Just 30% of EU member states have nationally implemented The Network and Information Security Directive (NIS2). While this is not unusual given that attention is divided among NIS2, the Digital Operations Resilience Act (DORA), and the European Cyber Resilience Act (CRA), target deadlines are being missed. This puts businesses on the back foot and risks falling even further behind the adoption curve.
NIS2 is the biggest cybersecurity legislation in over a decade, setting the stage for secure digital infrastructure across the EU. The directive’s deadline has passed, as of 17 October 2024, but like many other EU regulations, NIS2 is taking a phased approach across Europe — much like when GDPR was introduced in 2016.
Although businesses in the UK are not obligated to comply with these regulations, those with EU-based clients or those that make up part of EU supply chains will come under its thumb.
Vice President of Solution Architecture at Sonatype.
A view of NIS2
The driver for this legislation is clear. Recent high-profile cyber incidents have caused major disruption — like the cyberattack on the NHS, the CrowdStrike outage, and the SolarWinds fiasco. As society increases its dependency on software, software developers increasingly rely on open source to ship new products quickly. Open source makes up 90% of modern software, with consumption reaching a staggering 6.6 trillion downloads in 2024. Cyber resilience must improve commensurately to meet software consumption.
NIS2 introduces stringent cybersecurity reporting standards across banking, manufacturing, and public administration. UK businesses working with EU partners are already being asked to meet these standards and contracts are being rewritten to demand adherence to NIS2 standards to protect shared systems and data. Remember that the rising tide lifts all boats.
Under the NIS2 directive, companies have 24 hours to report major cybersecurity incidents, with updates due within 72 hours and a final report needed in 30 days. They must also implement and document policies, from vulnerability monitoring to information security training, which exceeds previous requirements.

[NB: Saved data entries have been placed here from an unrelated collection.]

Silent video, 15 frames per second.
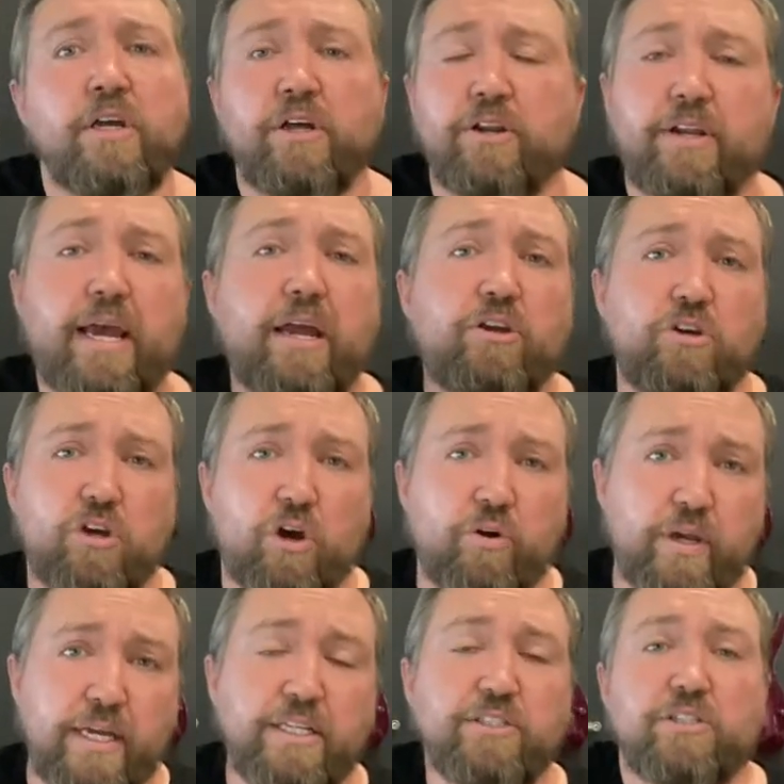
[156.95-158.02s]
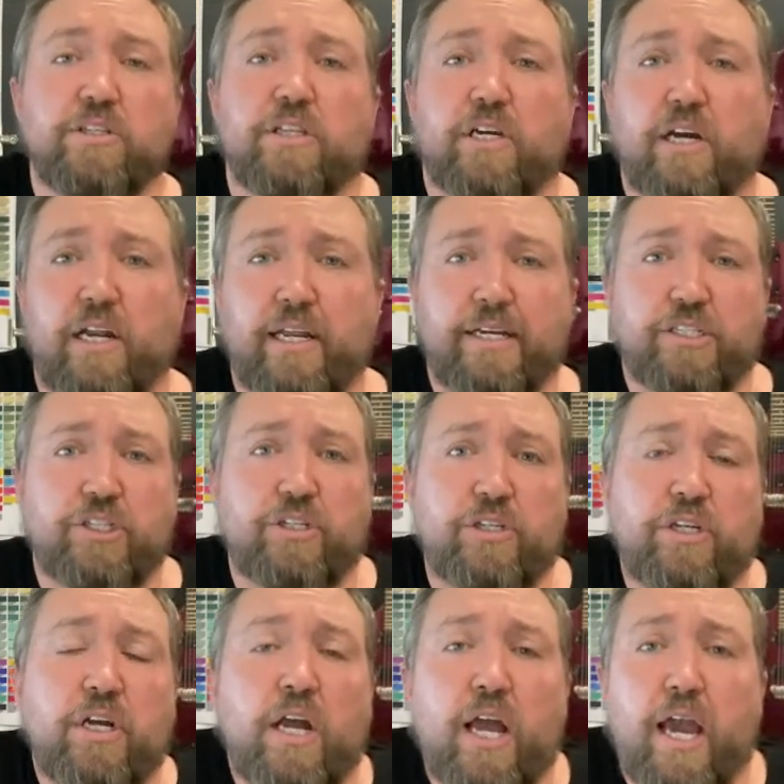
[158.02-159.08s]
Now you go into the
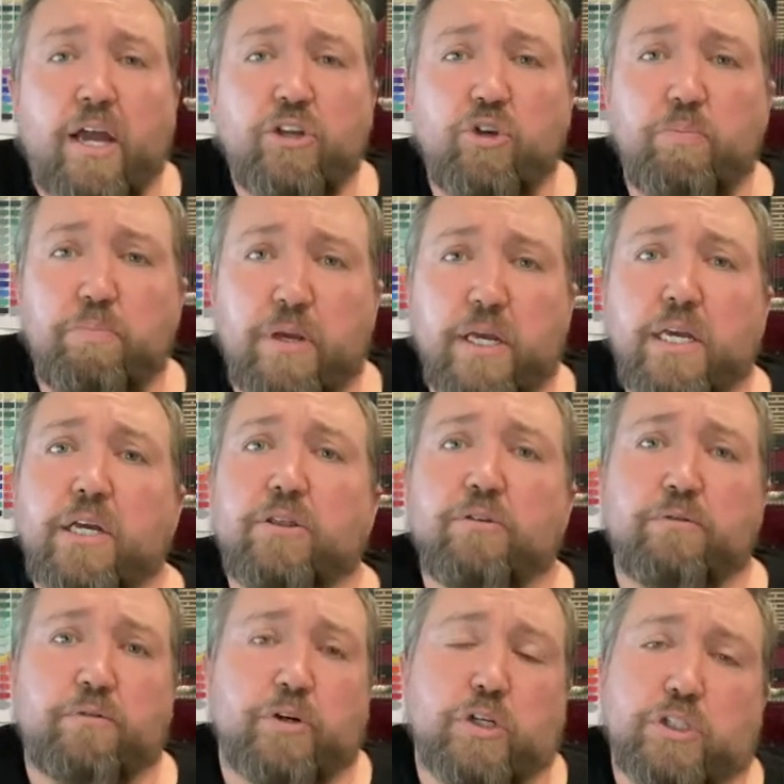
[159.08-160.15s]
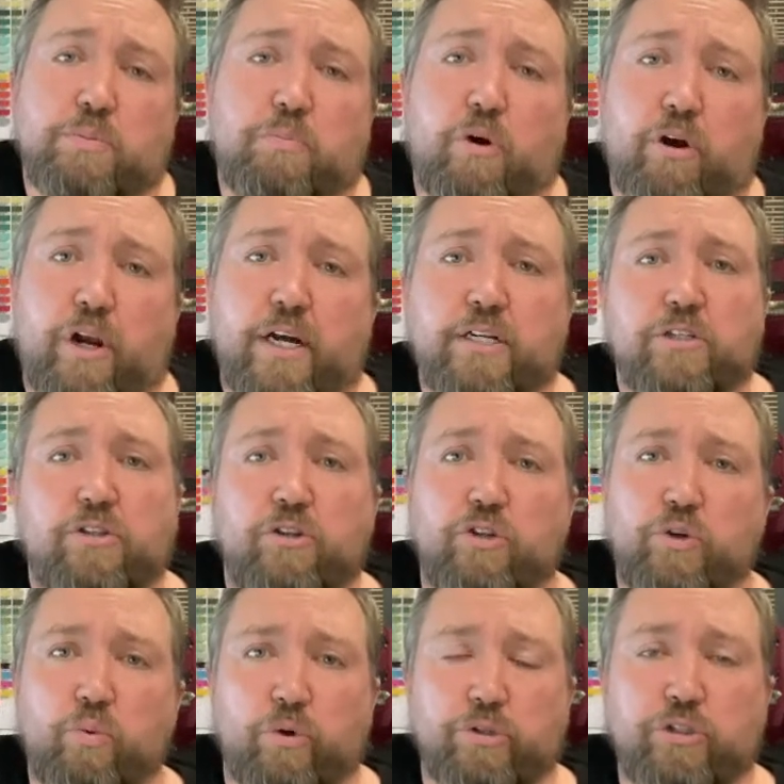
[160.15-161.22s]
collection and you pick the first product that
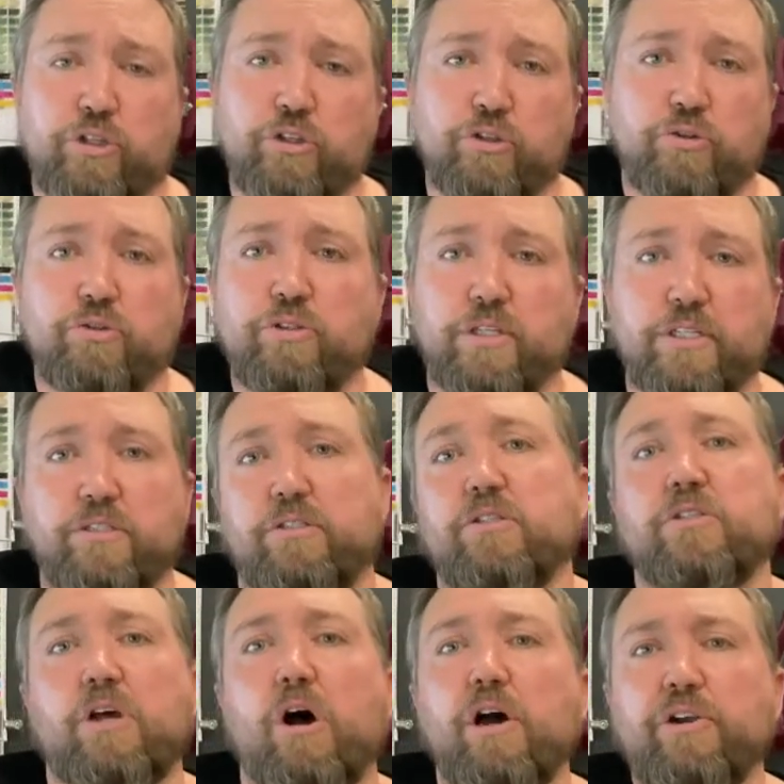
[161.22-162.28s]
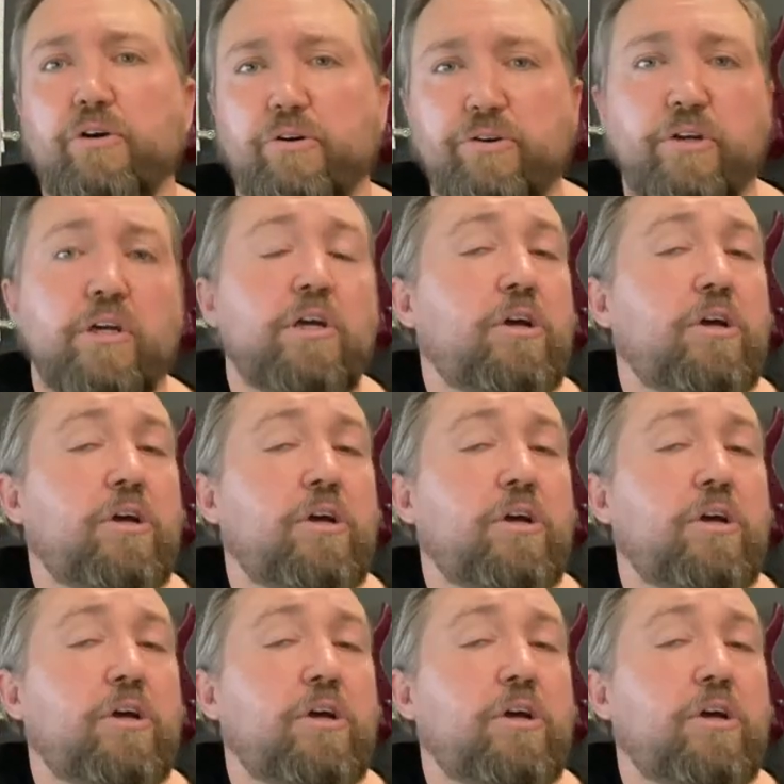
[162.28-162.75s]
you want to use this design on.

Vulnerabilities in software supply chains spread rapidly. Even though NIS2 isn’t law in the UK, the underlying principles of the directive are good cybersecurity best practices to observe. Non-compliance not only puts UK companies at greater risk of security incidents, but as with GDPR, we see cybersecurity legislation trending in this direction. Adapting early to these changes avoids unnecessary operational strain, especially for those at risk of being pulled into scope by upcoming EU legislation such as the CRA and Product Liability Directive.
The observability conundrum
Software supply chain security has become a major target for bad actors, with open source malware, or malicious packages living in open source repositories, surging 156% in 2024. Bad actors often target third-party vendors as a gateway into larger organizations, proverbially killing several birds with one stone. Recent high-profile incidents show that their methods are becoming more sophisticated.

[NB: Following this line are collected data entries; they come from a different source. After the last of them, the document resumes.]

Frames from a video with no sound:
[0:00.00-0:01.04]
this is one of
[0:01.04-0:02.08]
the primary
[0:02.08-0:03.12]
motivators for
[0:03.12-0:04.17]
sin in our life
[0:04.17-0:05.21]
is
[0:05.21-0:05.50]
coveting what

One such example is the April 2024 attack on the open source XZ Utils compression tool, where a bad actor posed as a legitimate contributor for two years, embedding malicious code that, if undiscovered, could have caused widespread global disruption.
NIS2 has been introduced specifically to combat these occurrences by imparting personal responsibility for cybersecurity to businesses themselves. Rather than being able to skirt accountability by blaming incidents on suppliers, companies are now personally liable for their cybersecurity. This development is sorely needed, as the rate of software consumption dwarfs the rate at which components are observed and tracked, and that gap is only widening. In the past 12 months, only 60,000 Software Bills of Materials (SBOMs) were published versus 6.9 million new open source components released. This gulf is a ticking time bomb, with businesses facing no-fault liability and harsh financial penalties.

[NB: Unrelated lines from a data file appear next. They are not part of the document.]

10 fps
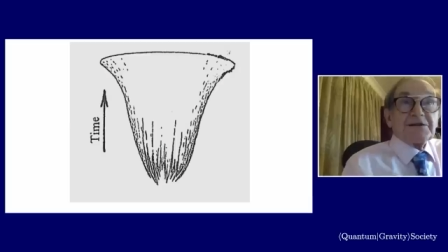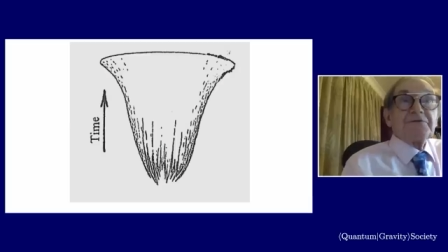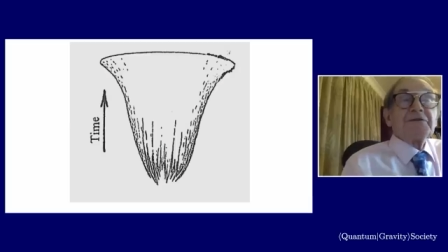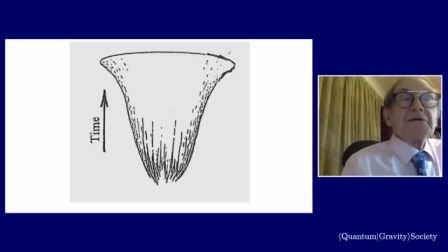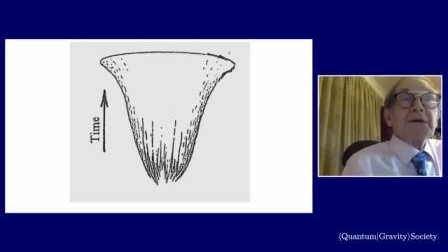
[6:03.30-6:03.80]
the
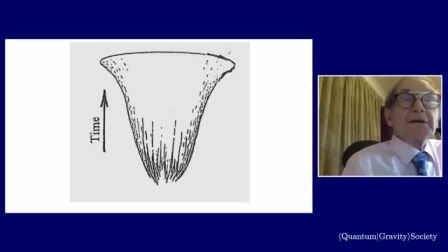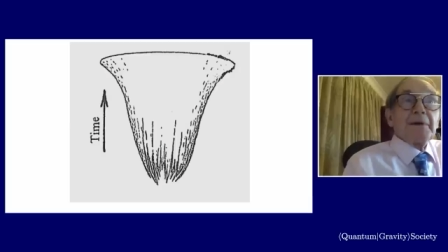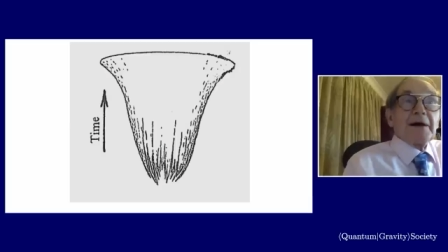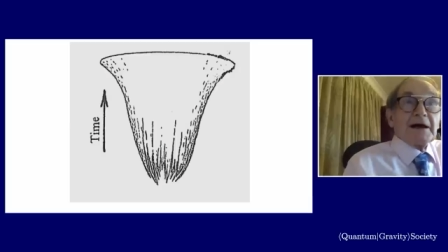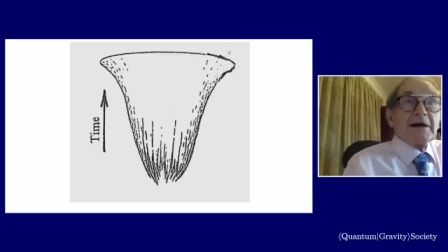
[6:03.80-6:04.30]
Big
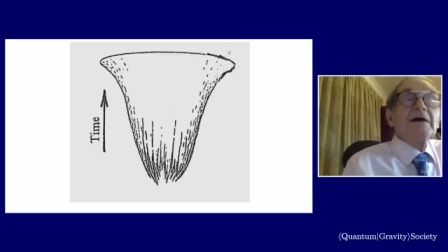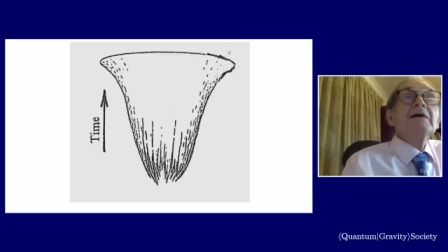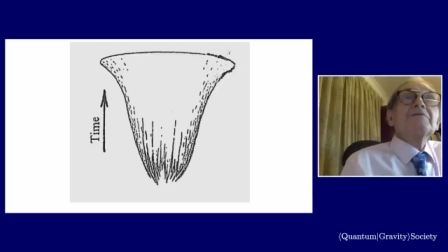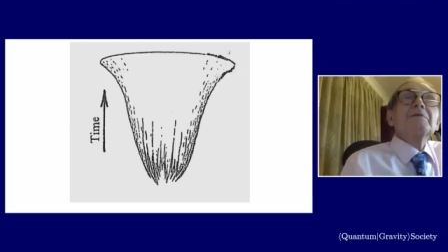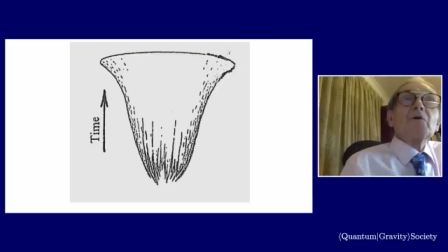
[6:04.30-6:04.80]
Bang from
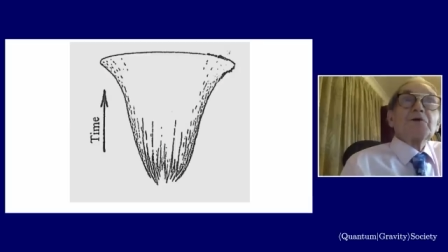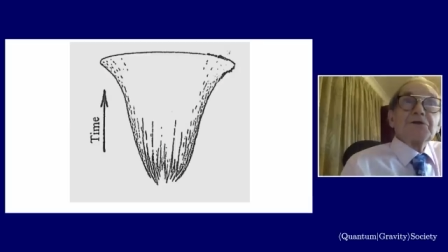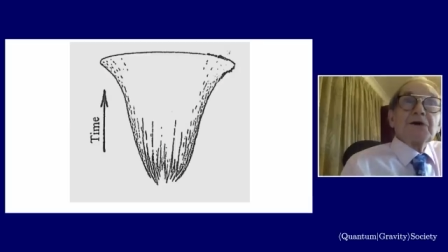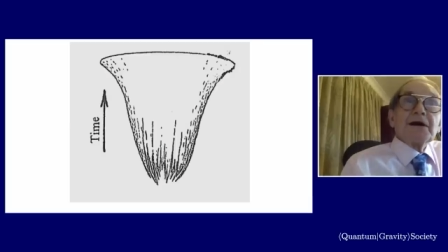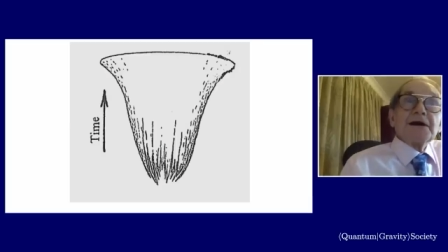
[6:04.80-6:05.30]
what you
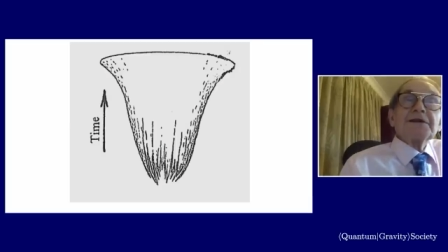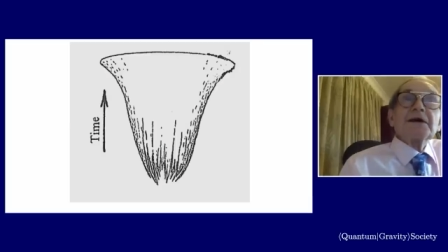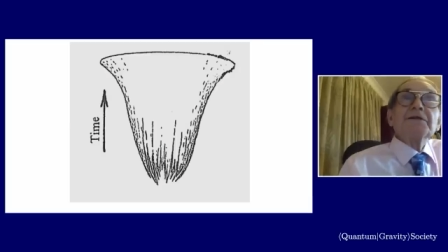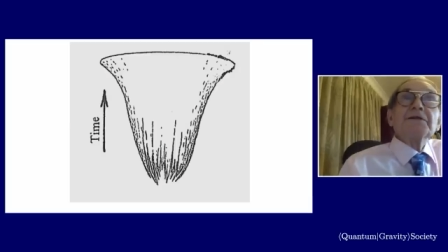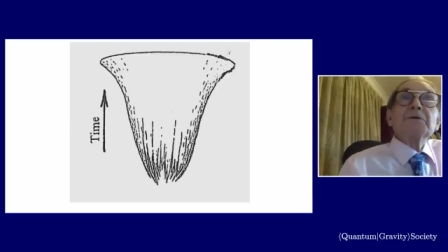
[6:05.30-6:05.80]
get in the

What would Anne Robinson say?
When we think of software, we think of it as one system. The reality is that all software is an interdependent mesh of open and closed source components, and one weak link can be disastrous. On average, each application contains 180 components, with repeated updates, patches, and multiple versions. It’s impossible to track every single change manually. Automation and proper tooling are needed to keep up with the pace of consumption that modern software development demands.
If just one component is compromised, the ripple effect can be devastating. This is precisely why regulations are coming thick and fast to identify and remedy the weakest links in software supply chains.
UK businesses, while not directly under NIS2, should be mindful of its implications. Even though the EU is the first to draw a line in the sand on this issue, it will not be the last. Businesses stand to benefit by being proactive rather than reactive. Preparing for the upcoming CRA Bill helps companies stay competitive amid the changing legislative landscape.
The risk of being the weakest link far outweighs the compliance challenges, as protecting partners from costly cybersecurity incidents, compliance failures, and reputational damage safeguards a company’s long-term resilience and, ultimately, its bottom line.